_Exercise description_
Only one stretch of the data below should be repeated: the lines from the line containing "[0:04.17-0:05.00]" through the line containing "[0:05.40-0:05.50]", inclusive, exactly as they are.

Source information Start Marker

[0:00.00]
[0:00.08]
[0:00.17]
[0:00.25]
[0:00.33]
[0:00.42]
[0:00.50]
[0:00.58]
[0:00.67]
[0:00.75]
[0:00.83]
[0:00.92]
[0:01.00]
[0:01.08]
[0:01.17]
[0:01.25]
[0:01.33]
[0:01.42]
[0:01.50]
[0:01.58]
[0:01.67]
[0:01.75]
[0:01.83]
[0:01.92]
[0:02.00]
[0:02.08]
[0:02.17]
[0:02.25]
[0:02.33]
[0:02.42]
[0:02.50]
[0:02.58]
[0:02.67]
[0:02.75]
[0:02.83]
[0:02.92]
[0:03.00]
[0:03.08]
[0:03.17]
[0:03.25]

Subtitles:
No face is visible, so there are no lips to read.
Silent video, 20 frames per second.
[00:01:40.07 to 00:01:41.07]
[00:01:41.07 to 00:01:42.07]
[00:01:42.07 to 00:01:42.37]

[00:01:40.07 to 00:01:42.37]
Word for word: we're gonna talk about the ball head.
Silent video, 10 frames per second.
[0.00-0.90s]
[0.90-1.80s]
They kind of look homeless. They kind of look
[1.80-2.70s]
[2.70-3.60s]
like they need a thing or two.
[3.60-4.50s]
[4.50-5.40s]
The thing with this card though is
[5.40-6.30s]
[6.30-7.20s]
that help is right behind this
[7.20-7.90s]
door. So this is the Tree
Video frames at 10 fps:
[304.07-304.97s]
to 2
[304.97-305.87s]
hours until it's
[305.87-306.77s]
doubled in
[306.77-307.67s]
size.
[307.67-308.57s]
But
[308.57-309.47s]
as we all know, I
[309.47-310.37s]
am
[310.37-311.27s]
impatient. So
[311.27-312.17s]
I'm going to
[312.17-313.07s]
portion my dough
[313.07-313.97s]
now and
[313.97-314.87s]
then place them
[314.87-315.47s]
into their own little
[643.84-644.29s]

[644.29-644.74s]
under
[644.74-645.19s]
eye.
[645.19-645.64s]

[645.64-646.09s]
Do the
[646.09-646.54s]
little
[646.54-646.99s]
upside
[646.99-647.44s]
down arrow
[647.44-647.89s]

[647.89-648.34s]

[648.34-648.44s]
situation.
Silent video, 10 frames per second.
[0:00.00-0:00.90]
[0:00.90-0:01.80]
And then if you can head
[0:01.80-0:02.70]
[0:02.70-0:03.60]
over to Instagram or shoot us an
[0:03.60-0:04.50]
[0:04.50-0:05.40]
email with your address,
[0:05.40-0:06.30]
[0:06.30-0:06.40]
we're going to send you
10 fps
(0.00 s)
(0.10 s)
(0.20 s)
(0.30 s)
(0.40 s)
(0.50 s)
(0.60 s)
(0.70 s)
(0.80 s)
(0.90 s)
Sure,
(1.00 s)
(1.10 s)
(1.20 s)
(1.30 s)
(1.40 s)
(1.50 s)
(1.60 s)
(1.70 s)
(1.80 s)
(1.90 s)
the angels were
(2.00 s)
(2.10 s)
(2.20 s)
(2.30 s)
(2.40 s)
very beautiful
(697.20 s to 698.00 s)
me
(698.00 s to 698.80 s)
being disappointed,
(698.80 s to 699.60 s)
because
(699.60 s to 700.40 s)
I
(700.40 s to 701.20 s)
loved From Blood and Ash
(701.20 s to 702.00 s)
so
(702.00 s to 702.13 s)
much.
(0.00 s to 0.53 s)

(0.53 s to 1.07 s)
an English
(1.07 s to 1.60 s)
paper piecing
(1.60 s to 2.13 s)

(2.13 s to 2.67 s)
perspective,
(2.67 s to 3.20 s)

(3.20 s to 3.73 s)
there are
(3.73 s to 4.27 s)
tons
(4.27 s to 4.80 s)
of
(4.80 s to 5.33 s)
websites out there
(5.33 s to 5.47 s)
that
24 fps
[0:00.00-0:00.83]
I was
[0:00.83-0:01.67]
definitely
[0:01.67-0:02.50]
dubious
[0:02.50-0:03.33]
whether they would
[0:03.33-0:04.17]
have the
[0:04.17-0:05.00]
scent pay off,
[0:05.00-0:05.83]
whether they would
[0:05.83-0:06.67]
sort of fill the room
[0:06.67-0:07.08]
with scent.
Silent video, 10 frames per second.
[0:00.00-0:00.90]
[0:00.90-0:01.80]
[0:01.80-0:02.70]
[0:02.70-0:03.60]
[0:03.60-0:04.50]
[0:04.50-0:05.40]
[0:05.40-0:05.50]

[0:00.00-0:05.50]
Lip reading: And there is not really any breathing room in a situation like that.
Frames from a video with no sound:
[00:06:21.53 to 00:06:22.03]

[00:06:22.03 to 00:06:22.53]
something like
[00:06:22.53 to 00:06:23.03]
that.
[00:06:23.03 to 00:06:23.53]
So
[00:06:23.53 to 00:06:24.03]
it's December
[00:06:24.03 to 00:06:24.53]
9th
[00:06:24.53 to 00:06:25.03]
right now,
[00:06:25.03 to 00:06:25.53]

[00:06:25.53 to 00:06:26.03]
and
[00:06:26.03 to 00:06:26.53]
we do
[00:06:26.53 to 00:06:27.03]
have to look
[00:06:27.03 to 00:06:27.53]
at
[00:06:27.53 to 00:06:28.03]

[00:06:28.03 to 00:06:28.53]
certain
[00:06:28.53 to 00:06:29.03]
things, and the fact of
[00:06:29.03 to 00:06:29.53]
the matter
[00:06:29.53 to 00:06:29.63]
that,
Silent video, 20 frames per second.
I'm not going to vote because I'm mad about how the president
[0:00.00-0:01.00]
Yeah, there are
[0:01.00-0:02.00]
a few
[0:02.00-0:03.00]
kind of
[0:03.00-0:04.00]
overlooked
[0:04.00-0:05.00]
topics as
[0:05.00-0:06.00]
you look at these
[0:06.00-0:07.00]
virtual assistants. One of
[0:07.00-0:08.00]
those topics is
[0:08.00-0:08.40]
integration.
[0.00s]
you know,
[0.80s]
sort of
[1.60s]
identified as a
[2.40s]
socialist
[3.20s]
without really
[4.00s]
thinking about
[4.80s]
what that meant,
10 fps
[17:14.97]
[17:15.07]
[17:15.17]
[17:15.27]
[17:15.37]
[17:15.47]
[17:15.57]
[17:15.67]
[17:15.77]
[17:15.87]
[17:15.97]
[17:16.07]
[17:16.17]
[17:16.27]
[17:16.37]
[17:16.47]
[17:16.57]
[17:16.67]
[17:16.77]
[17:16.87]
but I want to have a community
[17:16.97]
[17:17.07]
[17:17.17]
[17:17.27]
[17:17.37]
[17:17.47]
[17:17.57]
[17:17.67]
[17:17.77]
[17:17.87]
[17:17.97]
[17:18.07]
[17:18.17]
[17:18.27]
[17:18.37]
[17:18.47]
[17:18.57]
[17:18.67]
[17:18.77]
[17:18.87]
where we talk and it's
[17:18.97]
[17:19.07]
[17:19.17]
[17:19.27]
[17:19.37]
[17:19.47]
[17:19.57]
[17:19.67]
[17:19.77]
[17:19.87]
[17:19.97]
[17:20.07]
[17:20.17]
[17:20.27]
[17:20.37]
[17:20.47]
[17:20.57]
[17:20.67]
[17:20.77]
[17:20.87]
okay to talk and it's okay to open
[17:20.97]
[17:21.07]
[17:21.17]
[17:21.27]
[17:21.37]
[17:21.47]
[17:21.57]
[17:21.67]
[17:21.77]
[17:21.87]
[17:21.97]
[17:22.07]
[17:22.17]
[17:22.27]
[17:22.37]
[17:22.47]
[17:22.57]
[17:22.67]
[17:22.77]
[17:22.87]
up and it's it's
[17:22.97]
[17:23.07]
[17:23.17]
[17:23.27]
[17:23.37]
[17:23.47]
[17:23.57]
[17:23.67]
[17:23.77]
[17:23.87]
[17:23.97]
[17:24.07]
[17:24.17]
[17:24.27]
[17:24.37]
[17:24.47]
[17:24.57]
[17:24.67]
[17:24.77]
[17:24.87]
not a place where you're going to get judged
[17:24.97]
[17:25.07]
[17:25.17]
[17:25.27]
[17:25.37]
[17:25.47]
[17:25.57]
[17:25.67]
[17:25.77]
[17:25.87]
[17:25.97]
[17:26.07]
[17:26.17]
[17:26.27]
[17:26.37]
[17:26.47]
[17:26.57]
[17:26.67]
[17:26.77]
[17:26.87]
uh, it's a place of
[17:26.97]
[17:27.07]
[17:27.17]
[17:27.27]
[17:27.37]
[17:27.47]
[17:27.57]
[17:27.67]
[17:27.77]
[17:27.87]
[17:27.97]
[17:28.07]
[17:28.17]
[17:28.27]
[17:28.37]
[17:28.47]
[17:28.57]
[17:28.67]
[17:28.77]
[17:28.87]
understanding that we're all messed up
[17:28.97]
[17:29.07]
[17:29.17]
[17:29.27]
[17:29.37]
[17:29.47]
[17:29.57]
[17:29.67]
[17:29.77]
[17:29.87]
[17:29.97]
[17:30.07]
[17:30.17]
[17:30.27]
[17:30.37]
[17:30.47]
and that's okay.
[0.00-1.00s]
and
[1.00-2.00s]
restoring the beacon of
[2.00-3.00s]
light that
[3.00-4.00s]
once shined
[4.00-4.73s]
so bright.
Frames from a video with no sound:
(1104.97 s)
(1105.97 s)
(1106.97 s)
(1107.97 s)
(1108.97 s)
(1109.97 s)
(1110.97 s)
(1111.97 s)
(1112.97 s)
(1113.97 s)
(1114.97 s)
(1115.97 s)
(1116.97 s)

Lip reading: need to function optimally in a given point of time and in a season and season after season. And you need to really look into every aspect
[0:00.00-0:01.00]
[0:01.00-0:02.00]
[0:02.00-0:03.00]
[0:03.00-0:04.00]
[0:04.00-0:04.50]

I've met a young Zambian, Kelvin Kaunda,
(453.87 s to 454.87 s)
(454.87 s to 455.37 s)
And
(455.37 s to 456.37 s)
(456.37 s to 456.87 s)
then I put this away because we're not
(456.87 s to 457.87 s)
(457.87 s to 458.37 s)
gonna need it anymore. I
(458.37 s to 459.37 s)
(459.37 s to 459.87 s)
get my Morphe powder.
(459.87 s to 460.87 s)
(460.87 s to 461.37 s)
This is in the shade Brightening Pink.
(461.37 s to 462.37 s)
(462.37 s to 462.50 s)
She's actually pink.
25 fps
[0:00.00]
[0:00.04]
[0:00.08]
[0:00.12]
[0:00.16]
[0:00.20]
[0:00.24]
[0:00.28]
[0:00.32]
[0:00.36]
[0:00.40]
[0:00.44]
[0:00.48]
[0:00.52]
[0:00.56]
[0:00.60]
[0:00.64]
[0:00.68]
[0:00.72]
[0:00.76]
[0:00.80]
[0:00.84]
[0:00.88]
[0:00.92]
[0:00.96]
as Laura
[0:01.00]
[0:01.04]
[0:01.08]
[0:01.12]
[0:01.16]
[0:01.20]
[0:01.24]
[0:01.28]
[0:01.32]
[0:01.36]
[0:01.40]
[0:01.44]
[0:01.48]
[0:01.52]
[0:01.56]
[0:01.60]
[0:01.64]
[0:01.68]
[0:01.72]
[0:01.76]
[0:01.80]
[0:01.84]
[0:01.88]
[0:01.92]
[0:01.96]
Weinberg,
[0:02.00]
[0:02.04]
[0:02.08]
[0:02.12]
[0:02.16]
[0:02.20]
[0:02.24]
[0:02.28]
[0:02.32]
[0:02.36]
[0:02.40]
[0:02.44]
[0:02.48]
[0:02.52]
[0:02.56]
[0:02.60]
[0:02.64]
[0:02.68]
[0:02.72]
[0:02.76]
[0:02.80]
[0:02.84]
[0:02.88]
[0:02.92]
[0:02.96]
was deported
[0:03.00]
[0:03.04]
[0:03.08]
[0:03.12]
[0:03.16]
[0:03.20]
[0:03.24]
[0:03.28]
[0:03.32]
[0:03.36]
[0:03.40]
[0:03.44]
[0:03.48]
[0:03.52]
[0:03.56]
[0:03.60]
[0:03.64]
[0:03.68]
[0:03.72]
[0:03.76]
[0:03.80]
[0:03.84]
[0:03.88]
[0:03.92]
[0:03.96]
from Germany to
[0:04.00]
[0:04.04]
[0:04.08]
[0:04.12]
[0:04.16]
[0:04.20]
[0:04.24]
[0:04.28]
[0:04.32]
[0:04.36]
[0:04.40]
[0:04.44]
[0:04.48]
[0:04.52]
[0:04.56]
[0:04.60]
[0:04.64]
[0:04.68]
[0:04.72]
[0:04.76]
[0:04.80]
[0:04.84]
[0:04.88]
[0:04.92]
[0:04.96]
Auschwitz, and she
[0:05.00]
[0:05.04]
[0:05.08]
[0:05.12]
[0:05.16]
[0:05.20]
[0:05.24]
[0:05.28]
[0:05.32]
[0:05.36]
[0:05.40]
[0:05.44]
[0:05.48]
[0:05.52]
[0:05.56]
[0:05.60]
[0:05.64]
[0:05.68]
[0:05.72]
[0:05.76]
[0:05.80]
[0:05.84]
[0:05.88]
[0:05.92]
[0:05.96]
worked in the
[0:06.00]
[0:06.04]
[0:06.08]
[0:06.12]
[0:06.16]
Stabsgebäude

Source information End Marker

_Answer to this exercise_
[0:04.17-0:05.00]
scent pay off,
[0:05.00-0:05.83]
whether they would
[0:05.83-0:06.67]
sort of fill the room
[0:06.67-0:07.08]
with scent.
Silent video, 10 frames per second.
[0:00.00-0:00.90]
[0:00.90-0:01.80]
[0:01.80-0:02.70]
[0:02.70-0:03.60]
[0:03.60-0:04.50]
[0:04.50-0:05.40]
[0:05.40-0:05.50]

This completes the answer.